Data provided -
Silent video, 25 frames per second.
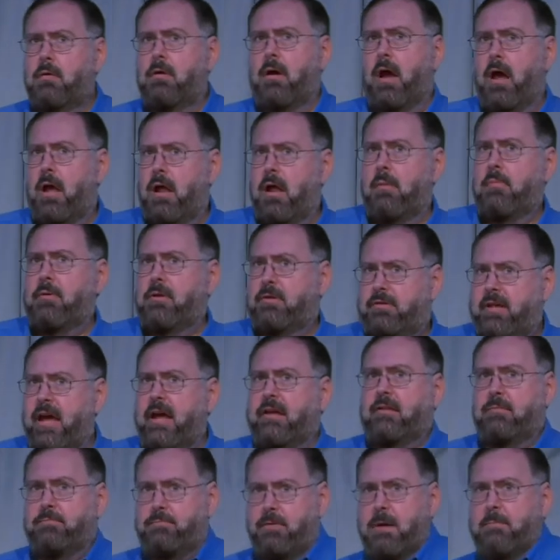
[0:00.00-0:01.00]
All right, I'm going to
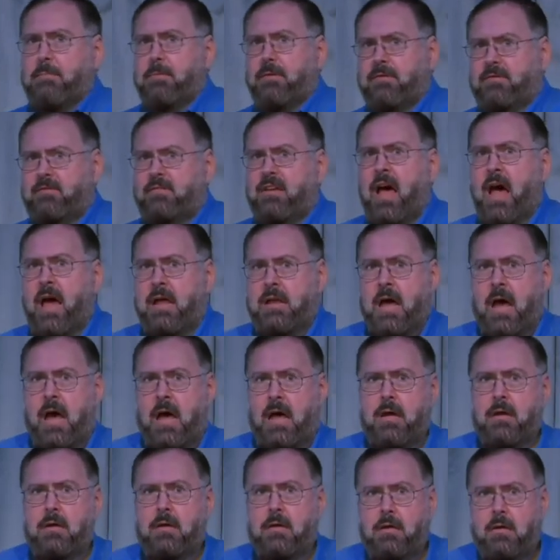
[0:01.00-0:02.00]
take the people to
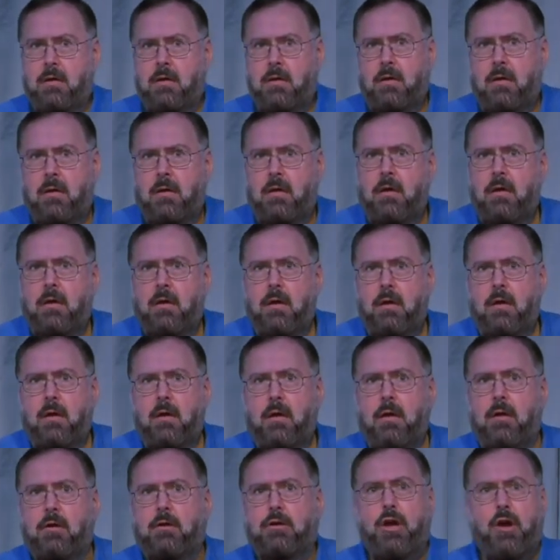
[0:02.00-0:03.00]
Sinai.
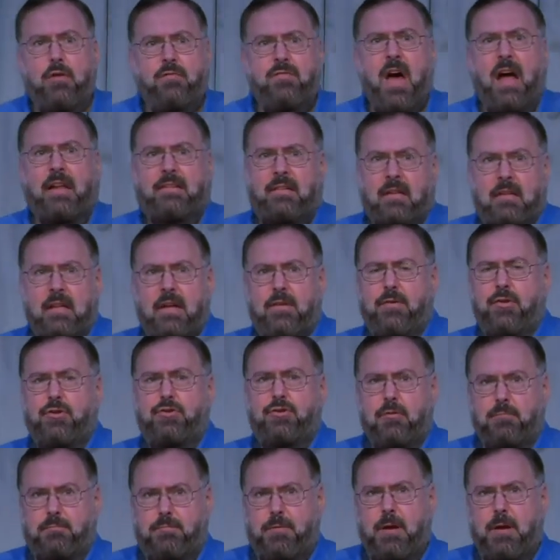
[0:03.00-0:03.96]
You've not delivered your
--
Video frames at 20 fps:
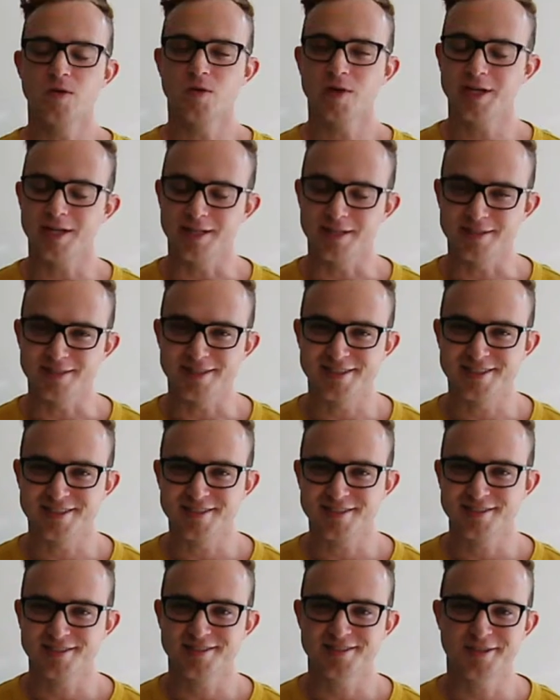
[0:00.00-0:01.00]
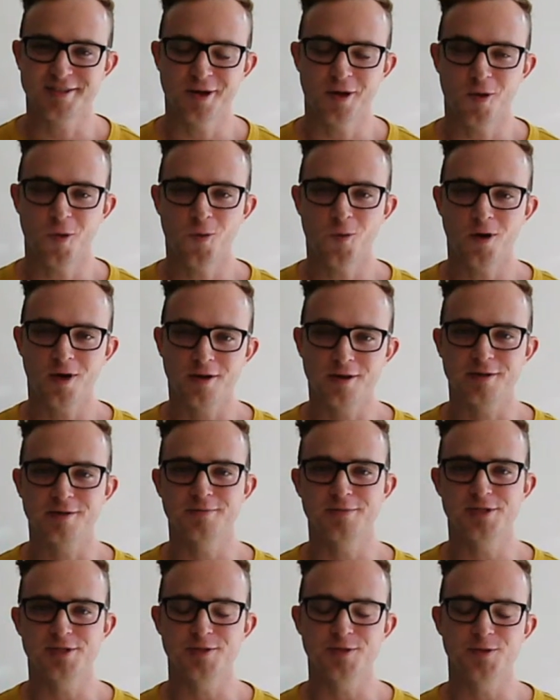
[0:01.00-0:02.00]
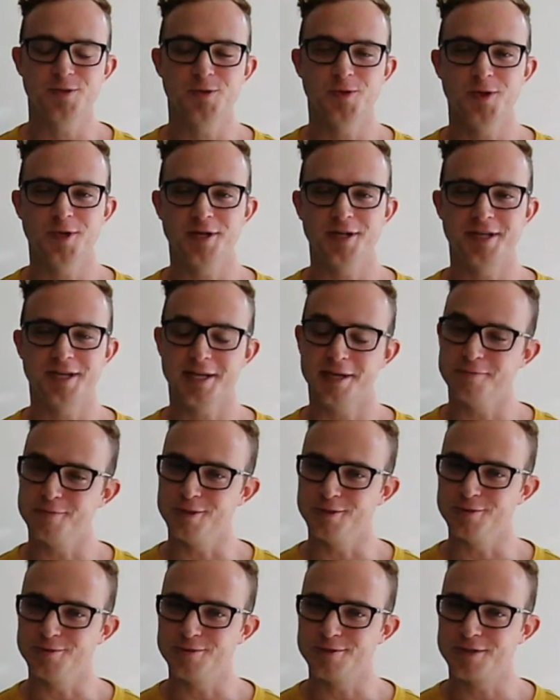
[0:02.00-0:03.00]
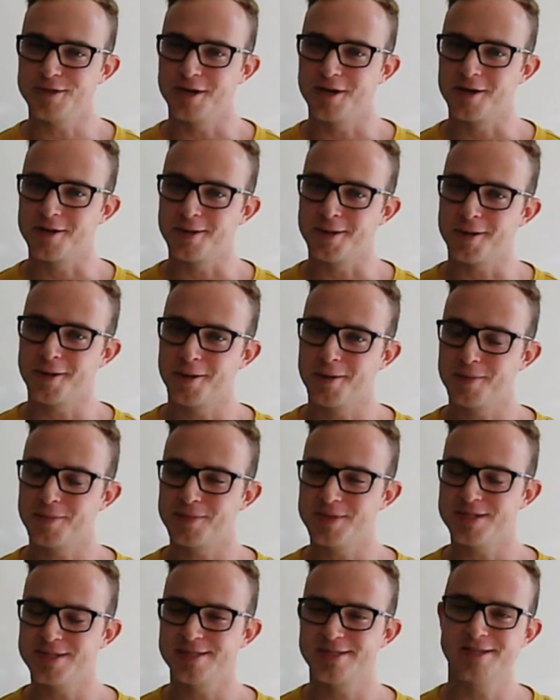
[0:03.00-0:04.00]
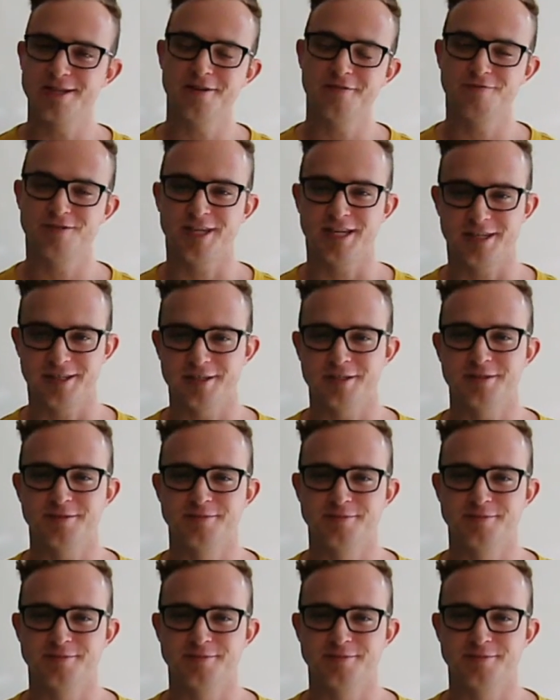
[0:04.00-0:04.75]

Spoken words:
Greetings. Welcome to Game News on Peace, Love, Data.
--
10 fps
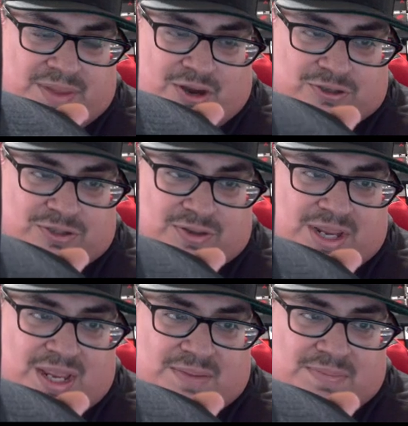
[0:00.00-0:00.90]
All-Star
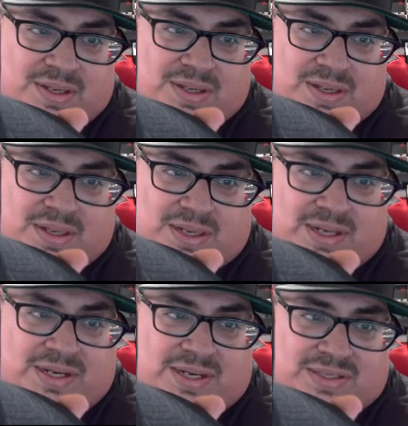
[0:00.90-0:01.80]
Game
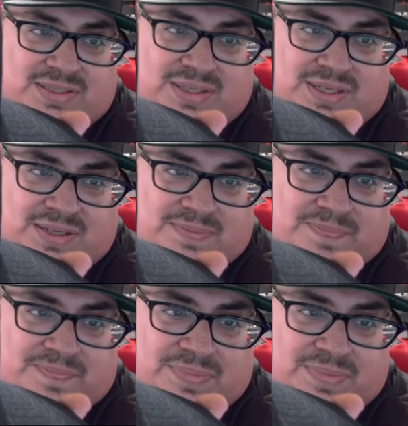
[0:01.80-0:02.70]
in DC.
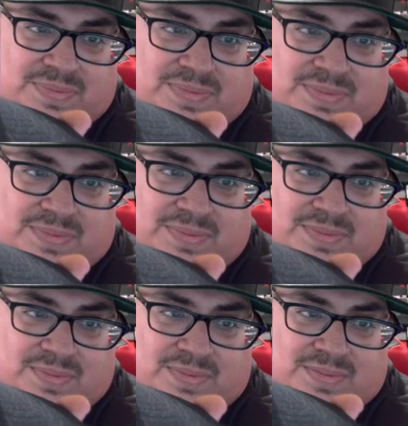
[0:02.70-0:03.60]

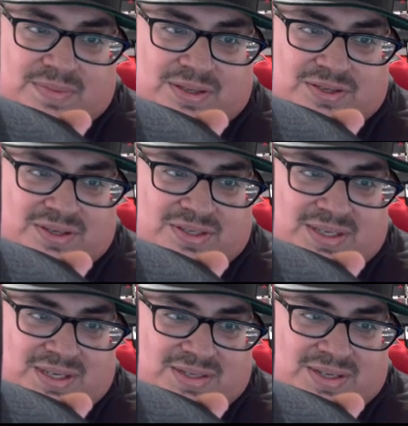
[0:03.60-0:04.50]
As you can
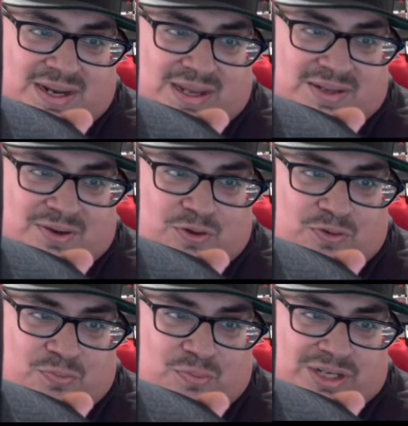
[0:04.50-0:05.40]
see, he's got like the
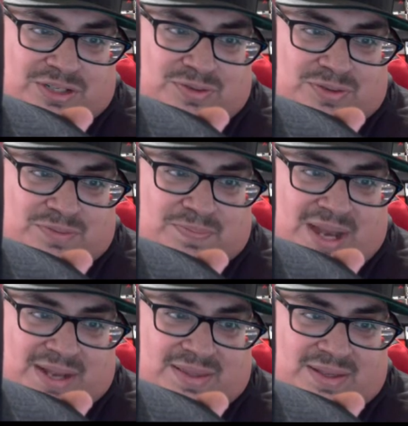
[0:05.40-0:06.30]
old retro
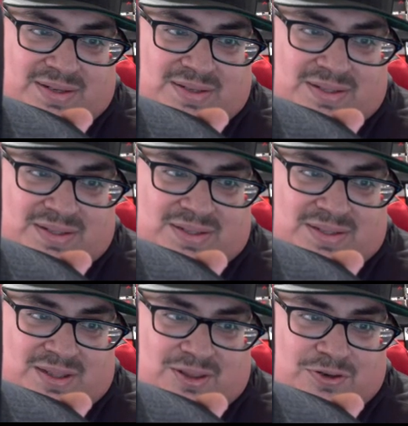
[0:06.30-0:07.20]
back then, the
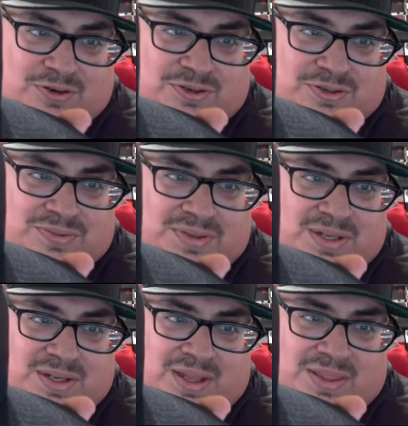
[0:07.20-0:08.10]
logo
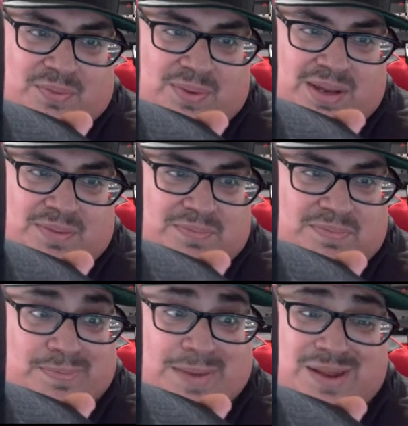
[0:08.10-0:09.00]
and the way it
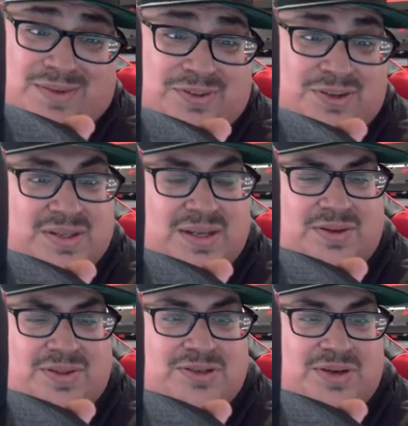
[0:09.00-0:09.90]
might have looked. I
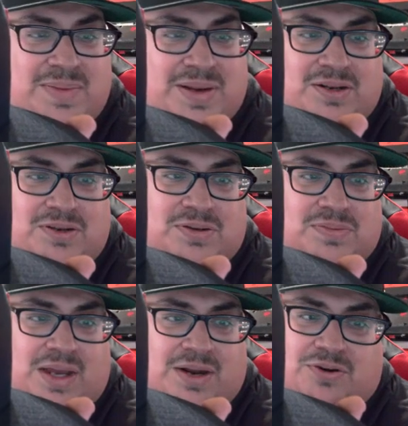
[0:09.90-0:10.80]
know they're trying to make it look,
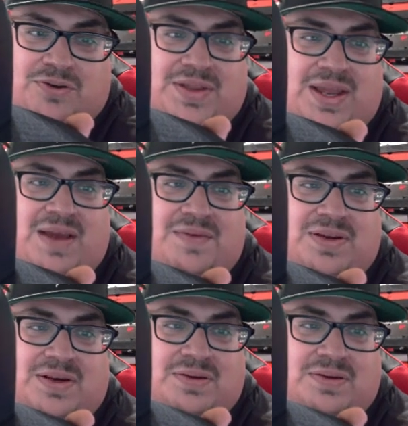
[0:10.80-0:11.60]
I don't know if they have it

Activity - Work out how many lines in the records above include the string "frames", and provide that figure with no other text.

Result - 2